Stephen’s answer (Acts, vii) was a long recital of the mercies of God
towards Israel during its long history and of the ungratefulness by which,
throughout, Israel repaid these mercies. This discourse contained many things
unpleasant to Jewish ears; but the concluding indictment for having betrayed
and murdered the Just One whose coming the Prophets had foretold, provoked the
rage of an audience made up not of judges, but of foes. When Stephen “looking
up steadfastly to heaven, saw the glory of God, and Jesus standing on the
right hand of God”, and said: “Behold, I see the heavens opened, and the Son
of man standing on the right hand of God” (vii, 55), they ran violently upon
him (vii, 56) and cast him out of the city to stone him to death. Stephen’s
stoning does not appear in the narrative of the Acts as a deed of mob
violence; it must have been looked upon by those who took part in it as the
carrying out of the law. According to law (Lev., xxiv, 14), or at least its
usual interpretation, Stephen had been taken out of the city; custom required
that the person to be stoned be placed on an elevation from whence with his
hands bound he was to be thrown down. It was most likely while these
preparations were going on that, “falling on his knees, he cried with a loud
voice, saying: “Lord, lay not this sin to their charge” (vii, 59). Meanwhile
the witnesses, whose hands must be first on the person condemned by their
testimony (Deut., xvii, 7), were laying down their garments at the feet of
Saul, that they might be more ready for the task devolved upon them (vii, 57).
The praying martyr was thrown down; and while the witnesses were thrusting
upon him “a stone as much as two men could carry”, he was heard to utter this
supreme prayer: “Lord Jesus, receive my spirit” (vii, 58). Little did all the
people present, casting stones upon him, realize that the blood they shed was
the first seed of a harvest that was to cover the world.
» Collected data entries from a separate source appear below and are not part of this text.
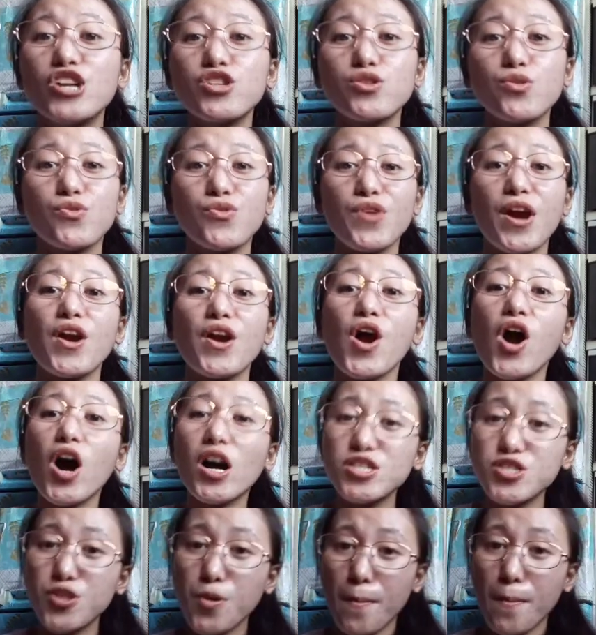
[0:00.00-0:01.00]
to their
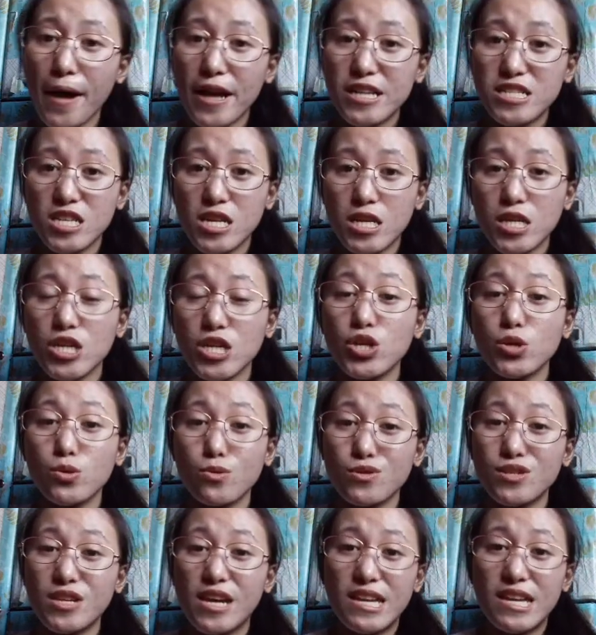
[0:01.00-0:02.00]
automatic
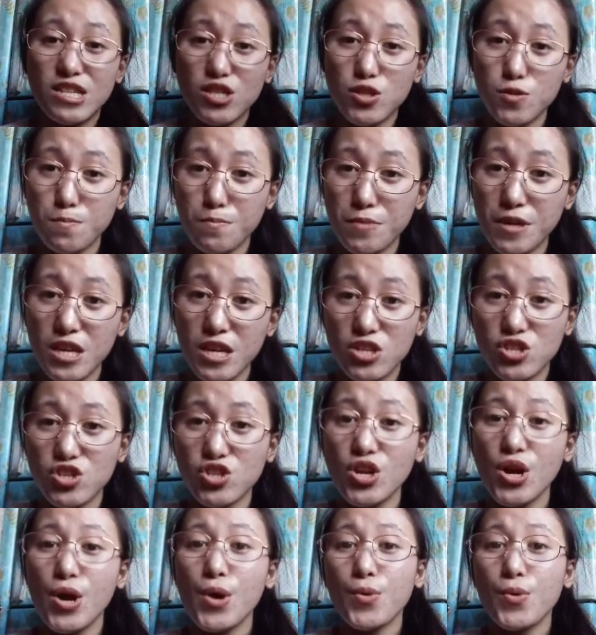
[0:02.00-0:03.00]
use in
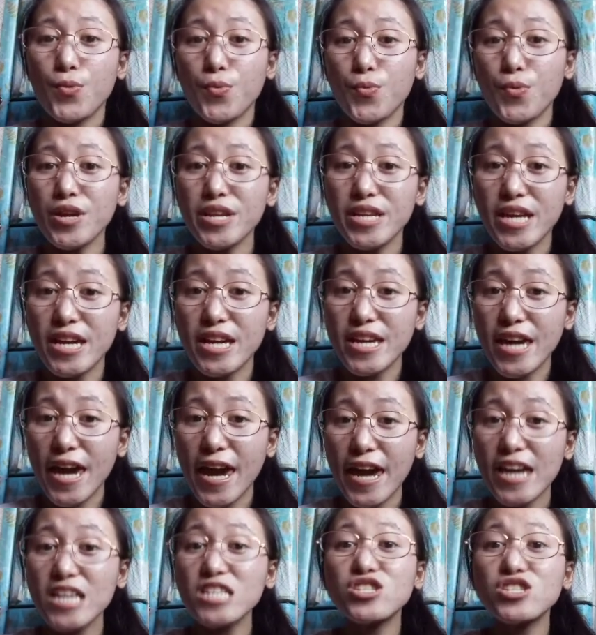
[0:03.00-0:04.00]
speech, reading,
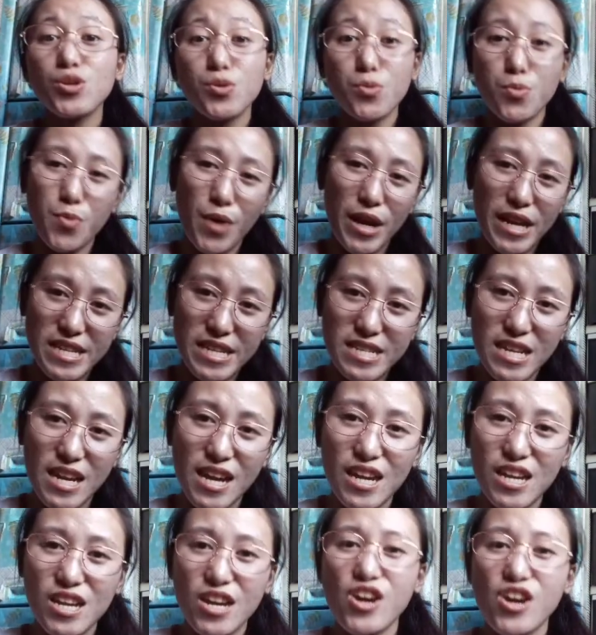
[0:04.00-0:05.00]
and
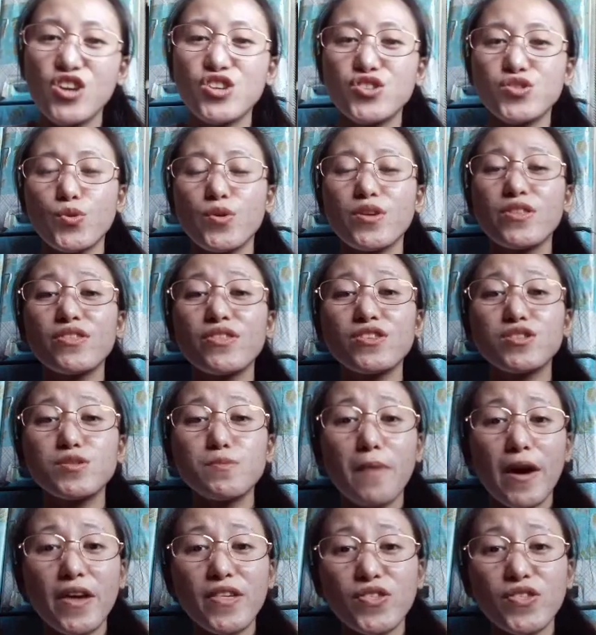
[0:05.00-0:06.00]
writing. So in this
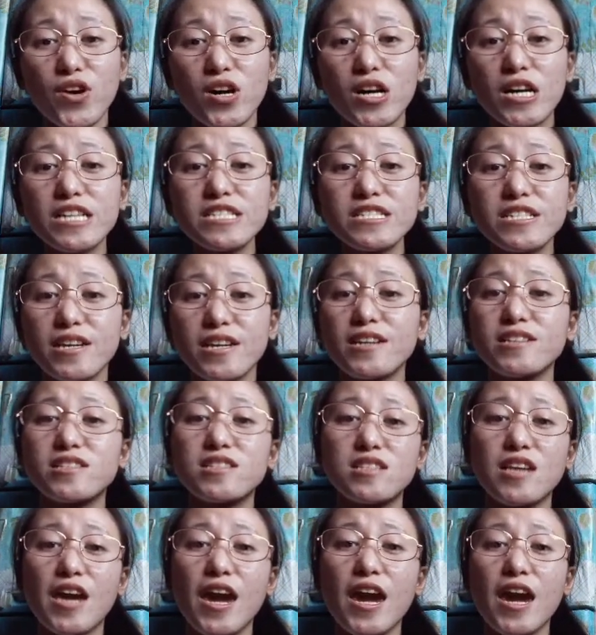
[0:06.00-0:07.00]
method,
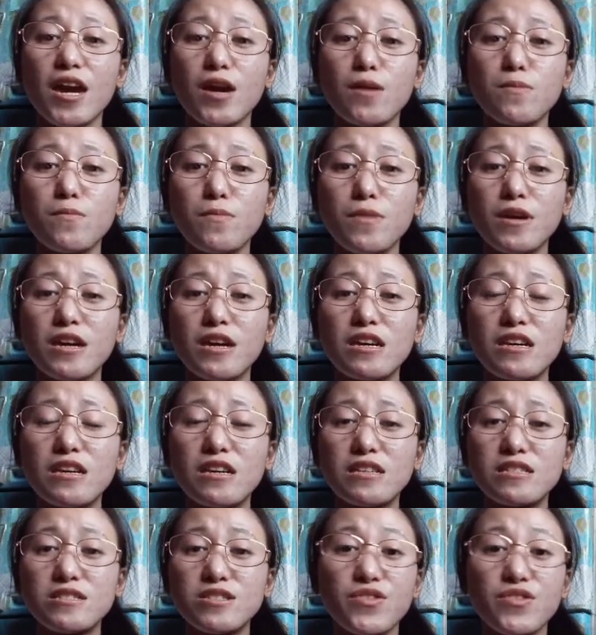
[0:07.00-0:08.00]
its aim
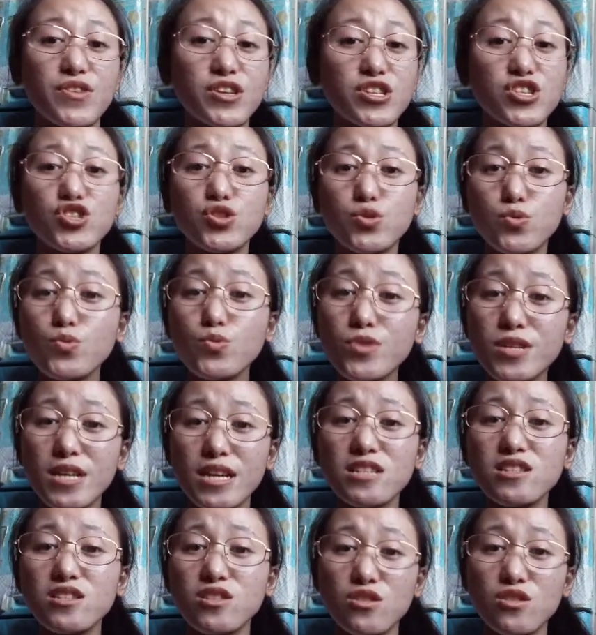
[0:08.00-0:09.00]
is that
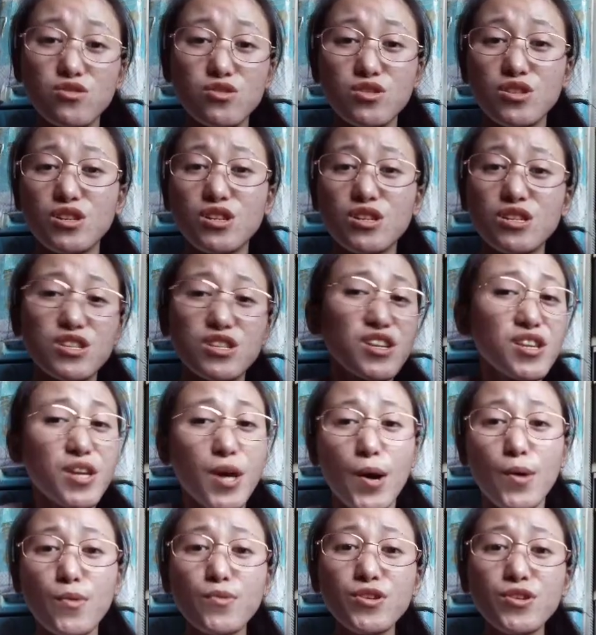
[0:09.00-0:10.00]
students should,
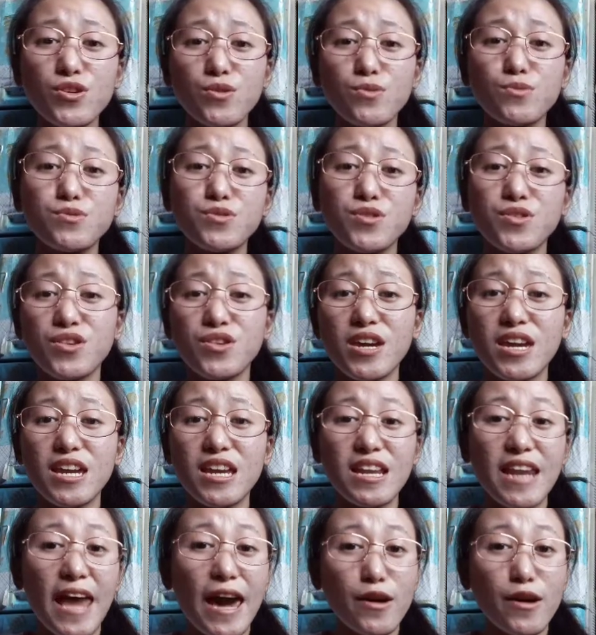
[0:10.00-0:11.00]
use the
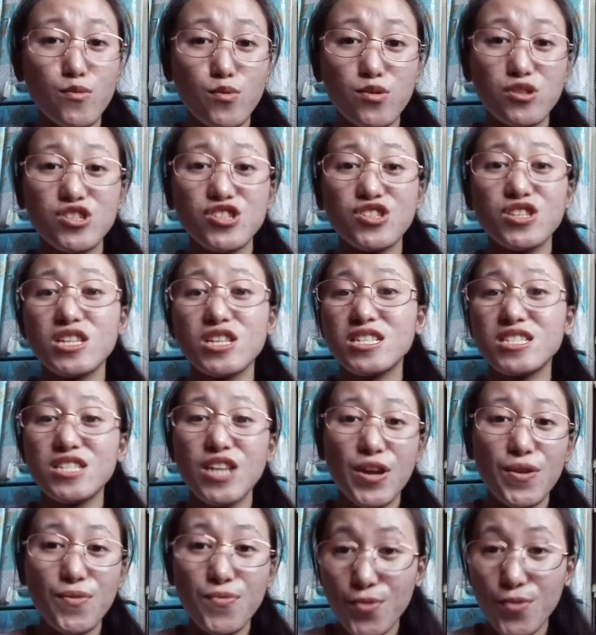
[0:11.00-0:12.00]
language that
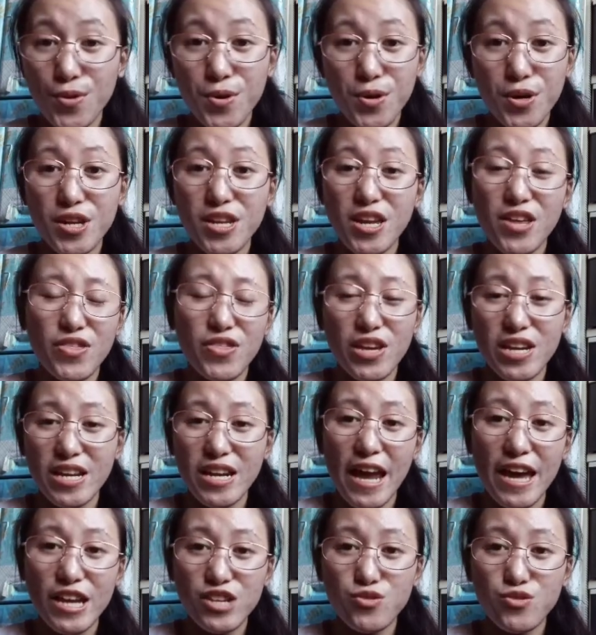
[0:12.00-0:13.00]
they've learned in the
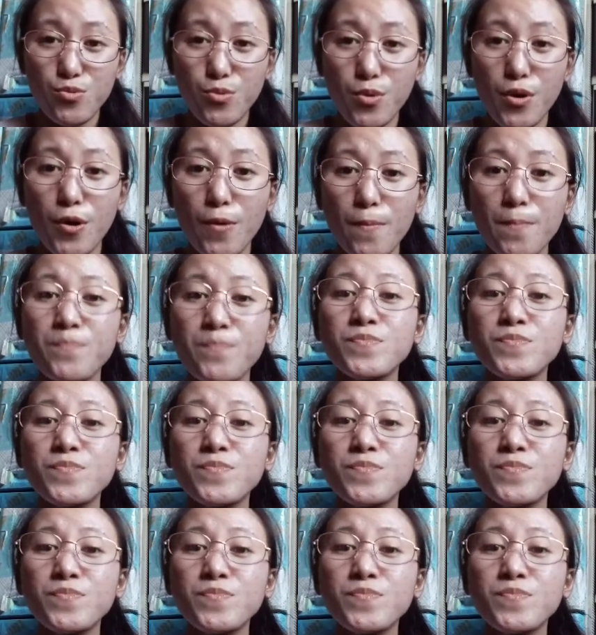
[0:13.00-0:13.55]
classroom.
The bodies of men stoned to death were to be buried in a place appointed by
the Sanhedrin. Whether in this instance the Sanhedrin insisted on its right
cannot be affirmed; at any rate, “devout men” whether Christians or Jews, we
are not told “took order for Stephen’s
funeral, and made great mourning over him” (vii, 2). For centuries the
location of St. Stephen’s tomb was lost sight of, until (415) a certain priest
named Lucian learned by revelation that the sacred body was in Caphar Gamala,
some distance to the north of Jerusalem. The relics were then exhumed and
carried first to the church of Mount Sion, then, in 460, to the basilica
erected by Eudocia outside the Damascus Gate, on the spot where, according to
tradition, the stoning had taken place (the opinion that the scene of St.
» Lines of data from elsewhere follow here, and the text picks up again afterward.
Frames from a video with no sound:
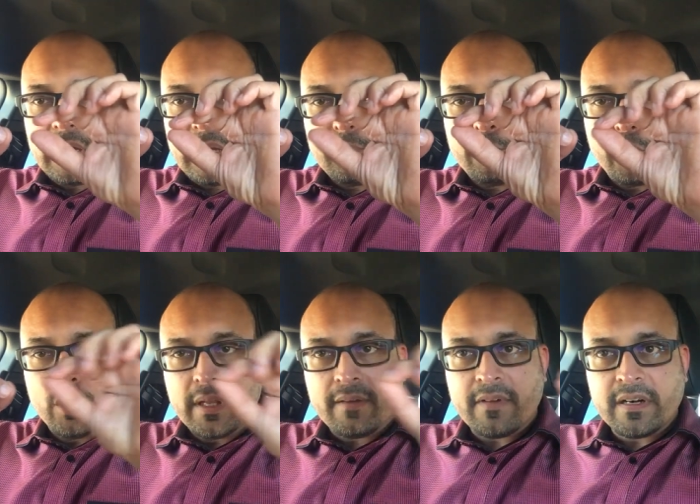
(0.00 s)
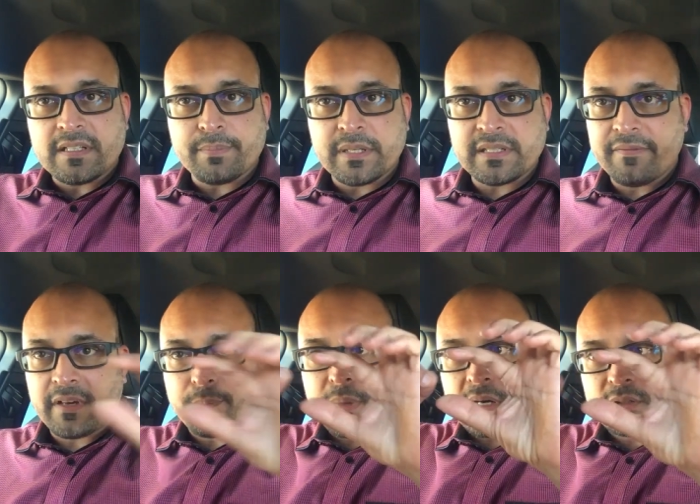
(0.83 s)
and pulling very
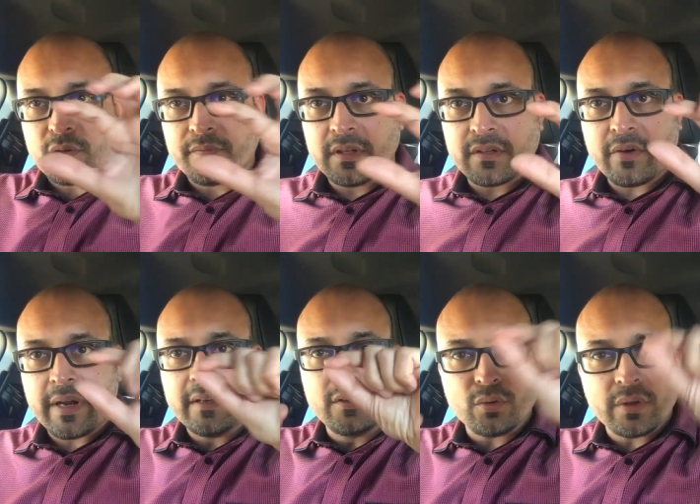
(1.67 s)
specific parts of the thread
Stephen’s martyrdom was east of Jerusalem, near the Gate called since St.
Stephen’s Gate, is unheard of until the twelfth century). The site of the
Eudocian basilica was identified some twenty years ago, and a new edifice has
been erected on the old foundations by the Dominican Fathers.
The only first hand source of information on the life and death of St.
Stephen is the Acts of the Apostles (vi, i viii, 2).